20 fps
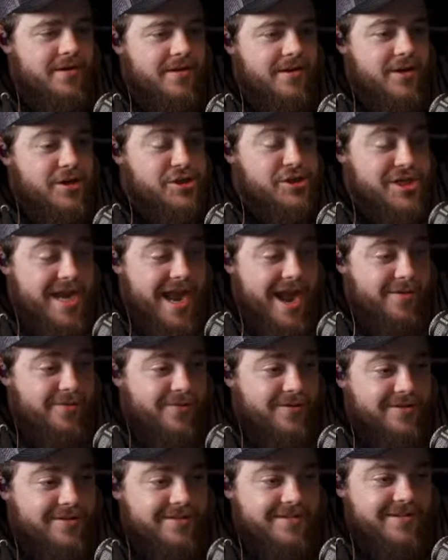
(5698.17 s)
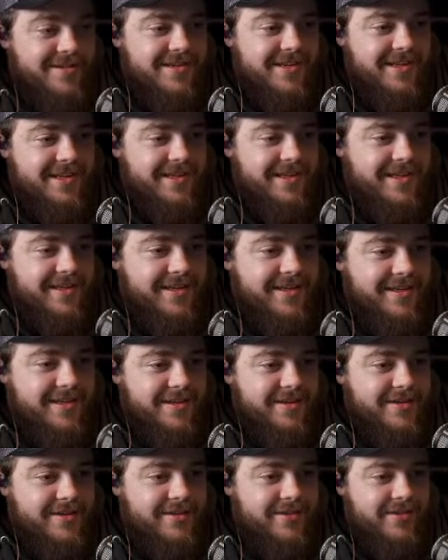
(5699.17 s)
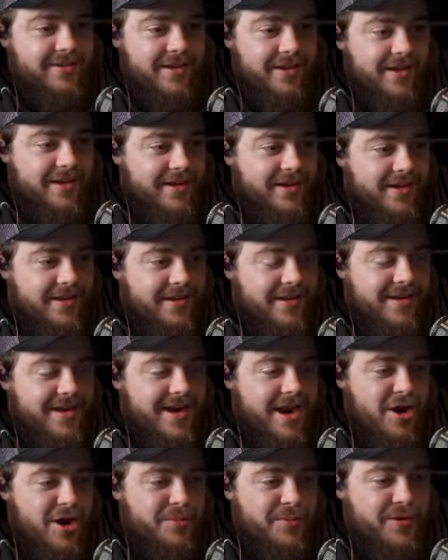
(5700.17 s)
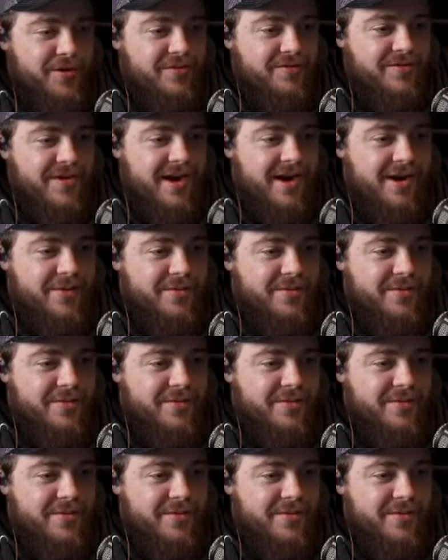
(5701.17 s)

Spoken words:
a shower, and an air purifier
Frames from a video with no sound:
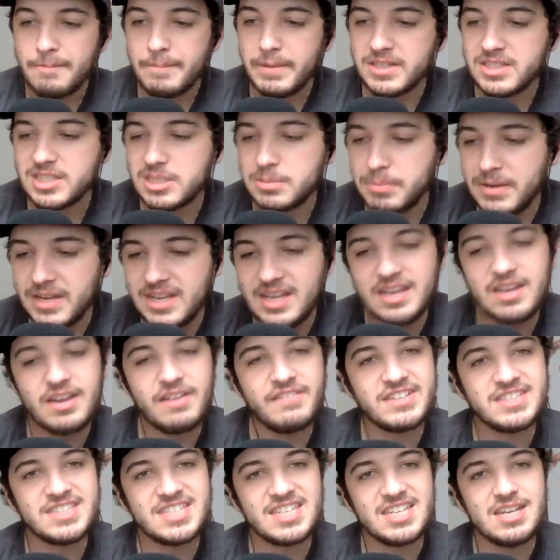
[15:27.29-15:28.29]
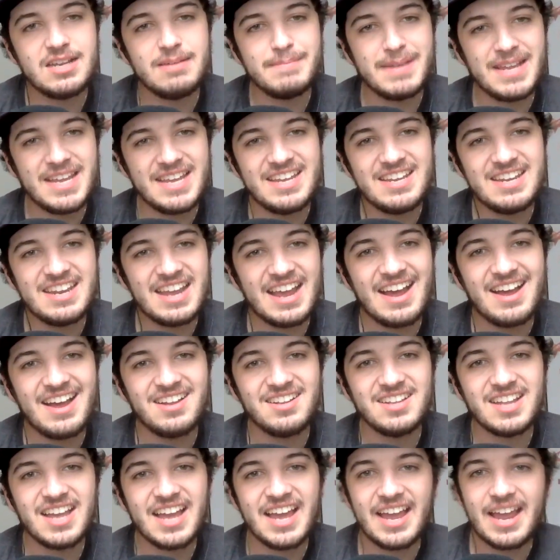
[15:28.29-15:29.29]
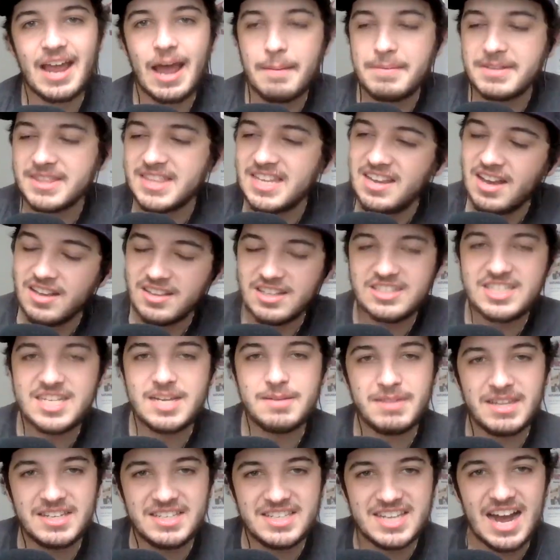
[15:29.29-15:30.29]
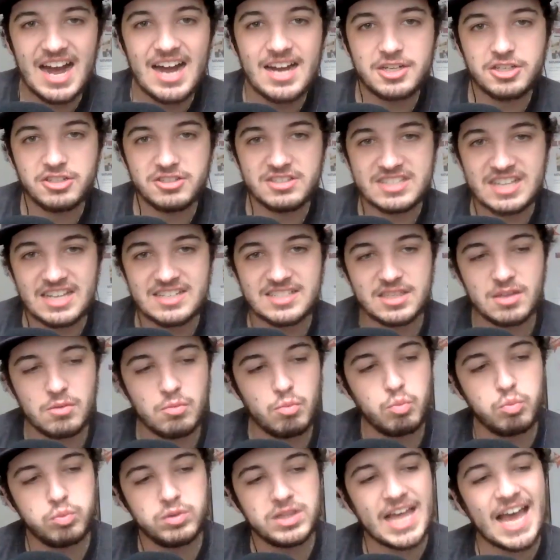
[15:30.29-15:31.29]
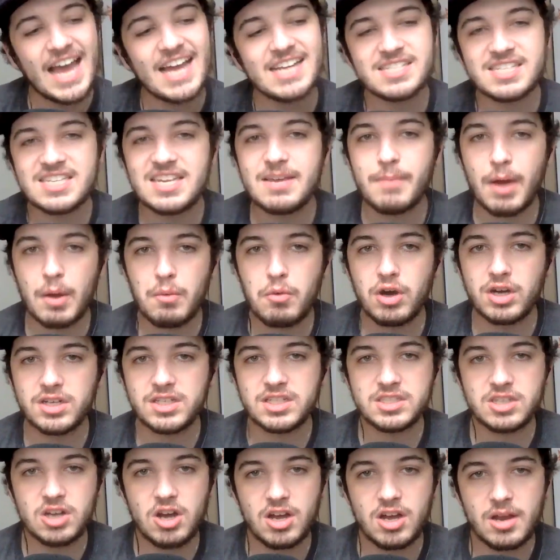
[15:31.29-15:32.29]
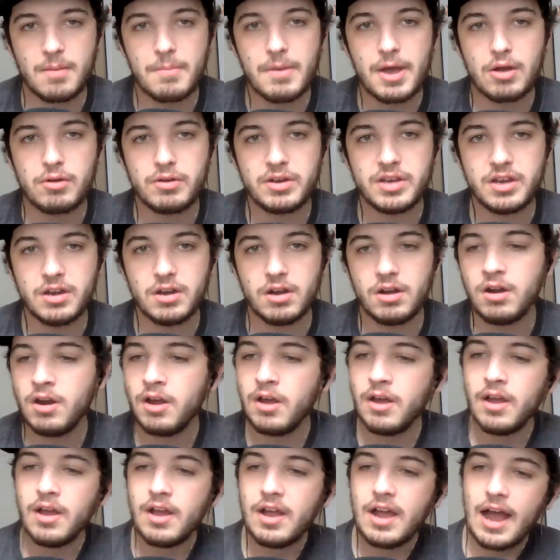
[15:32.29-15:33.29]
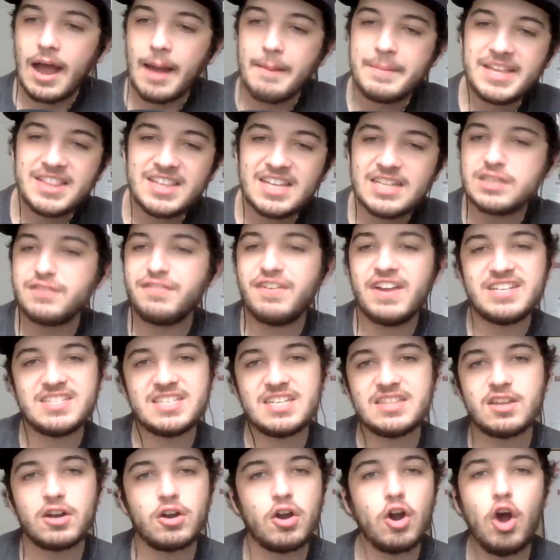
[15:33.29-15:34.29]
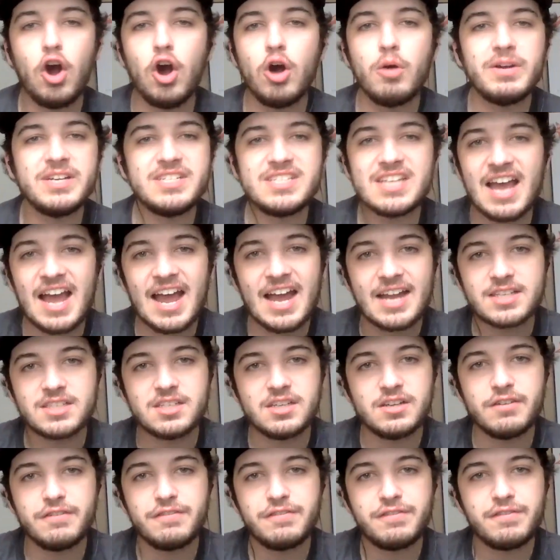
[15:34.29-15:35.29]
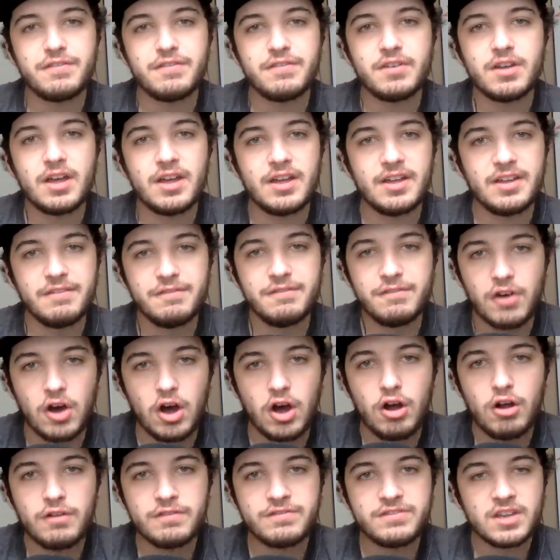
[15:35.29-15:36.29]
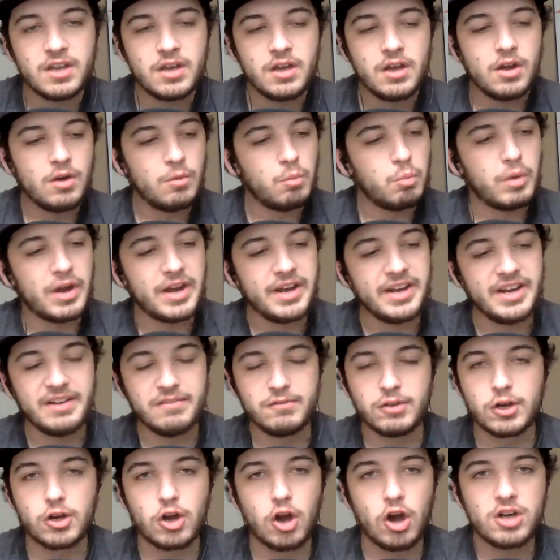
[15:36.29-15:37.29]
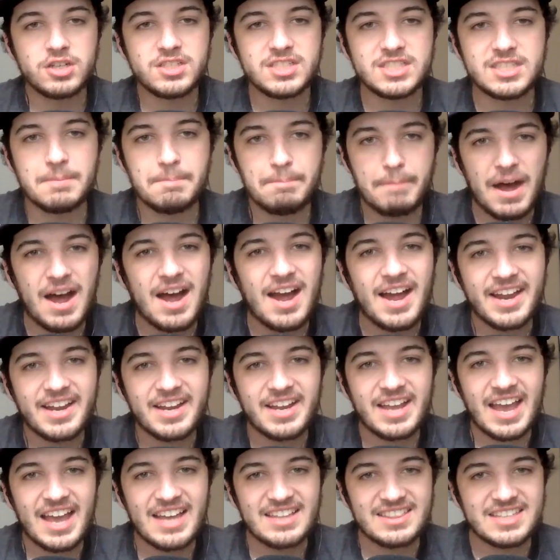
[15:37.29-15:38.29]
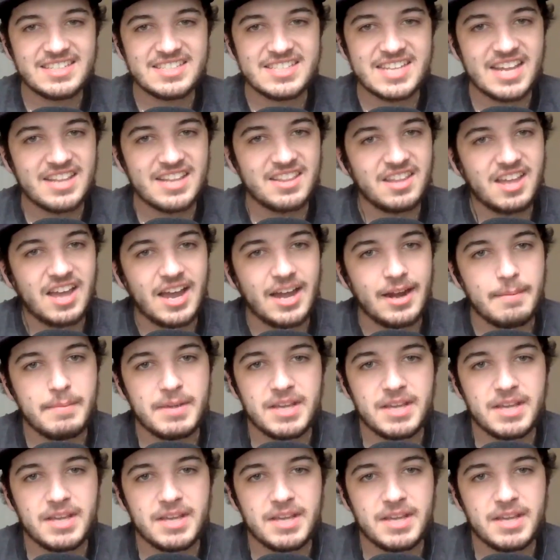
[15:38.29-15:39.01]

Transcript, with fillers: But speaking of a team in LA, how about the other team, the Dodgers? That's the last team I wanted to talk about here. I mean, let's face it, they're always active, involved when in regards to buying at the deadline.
************
Required work —
Could you restate every record above word for word, leaving the pictures out?

Expected answer —
20 fps
(5698.17 s)
(5699.17 s)
(5700.17 s)
(5701.17 s)

Spoken words:
a shower, and an air purifier
Frames from a video with no sound:
[15:27.29-15:28.29]
[15:28.29-15:29.29]
[15:29.29-15:30.29]
[15:30.29-15:31.29]
[15:31.29-15:32.29]
[15:32.29-15:33.29]
[15:33.29-15:34.29]
[15:34.29-15:35.29]
[15:35.29-15:36.29]
[15:36.29-15:37.29]
[15:37.29-15:38.29]
[15:38.29-15:39.01]

Transcript, with fillers: But speaking of a team in LA, how about the other team, the Dodgers? That's the last team I wanted to talk about here. I mean, let's face it, they're always active, involved when in regards to buying at the deadline.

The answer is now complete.